Poor Me

Today, in the middle of a mega-important business call on my land line, my electricity went out.


Stunned and desperate, I made a flying dive for my cell phone.

But it wasn’t there.

Stumbling over a dog toy that sent me sliding across the kitchen floor in a skid that slammed me against a wall, I speed-hobbled from room to room.

Where in the *%#@ was my @#%&-ing cell phone?! I had just plugged it in right before the business call to re-char—


Now what?

I had to get back on that call!

My cell was useless. It had died not ten minutes before in the middle of the same call, which is why I was on the land line. I had apologized profusely to Ms. We-Are-Interested-In-Your-Manuscript from Very-Reputable-Publishing-House-X.

My excuse was lame but shorter than detailing the day from hell I’d been having since 4am when my dog Mally, recuperating from major leg surgery and wearing one of those huge funnel things around her head, had rammed into a table, sending a lamp crashing to the floor.
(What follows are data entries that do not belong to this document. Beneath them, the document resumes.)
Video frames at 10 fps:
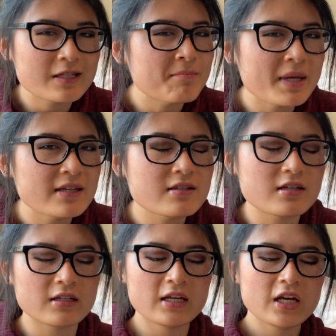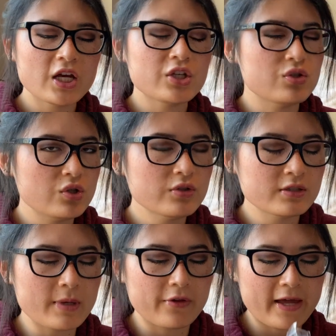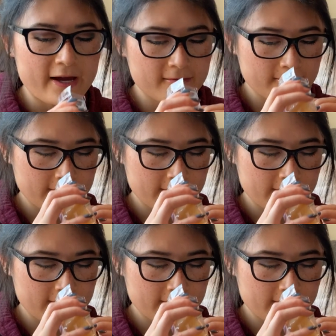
mint. You do smell that.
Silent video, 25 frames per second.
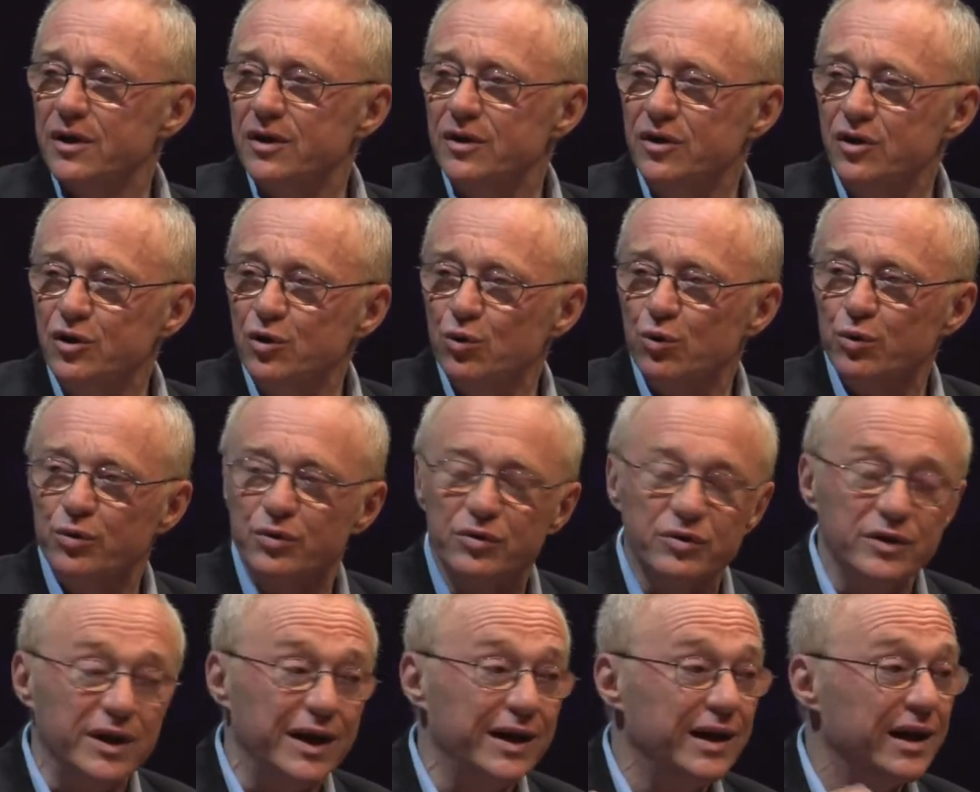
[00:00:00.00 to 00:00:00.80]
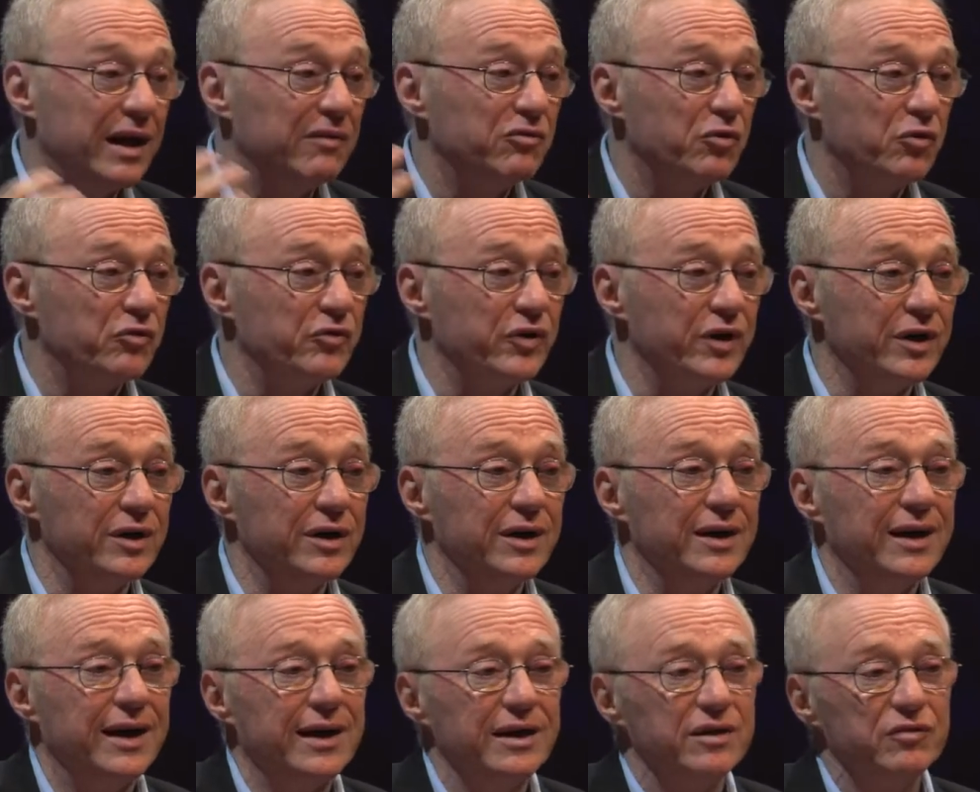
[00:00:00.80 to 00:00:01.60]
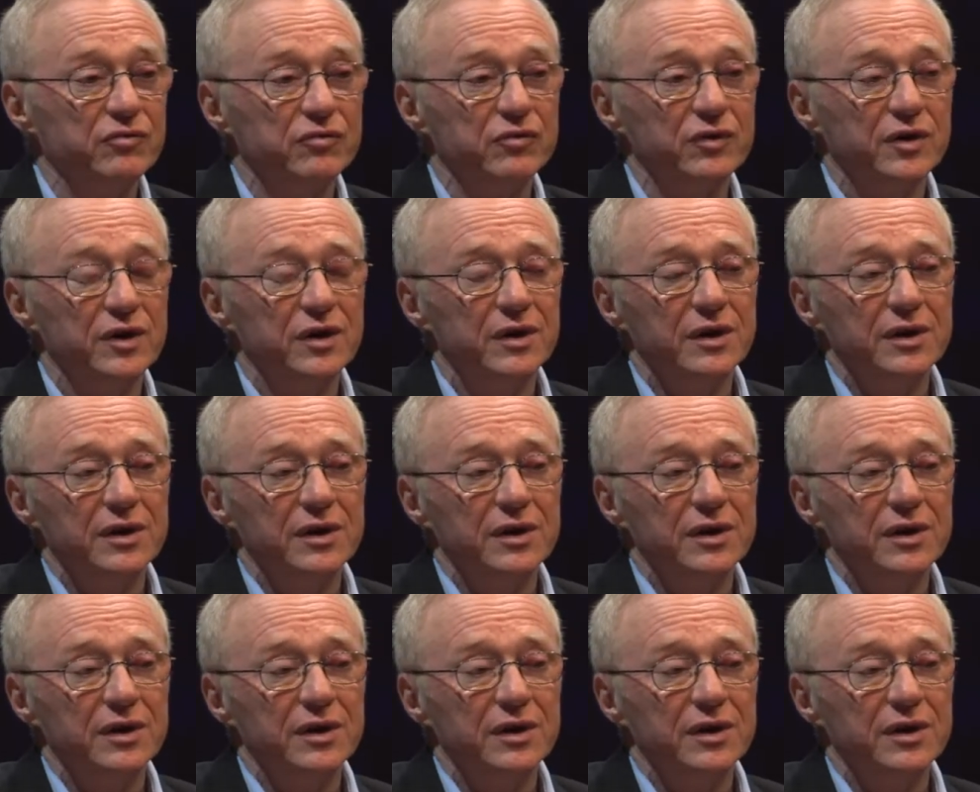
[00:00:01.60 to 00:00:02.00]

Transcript: youth, the love of her life.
My other dog, MegaDeath, launched into a someone-is-here-and-coming to-kill-us snarl-barking fit. I jumped up out of the deepest, mud-sucking sleep I’d had in weeks and fell into my night stand, then to the floor.

Nine, one, one!! Nine one, one!!” my mind shouted, as if I could telepath cops to my rescue. I couldn’t see poor Mally tottering around; but I heard the banging as she bumped into everything. I yanked open a drawer in my nightstand, grabbed something big, pushed myself up and stood there holding the weapon above my head, ready to strike. As adrenaline acidified my sleep-fog, I caught a glimpse of the big object in my hand.

It was a dildo.

A gag gift I’d won at a baby shower.

Size “X-man large.”

No, I never used it. And no, it wasn’t big enough to knock anyone unconscious…when used as a club. But I digress. Anyway, this is when I saw poor Mally, standing before me looking terrified.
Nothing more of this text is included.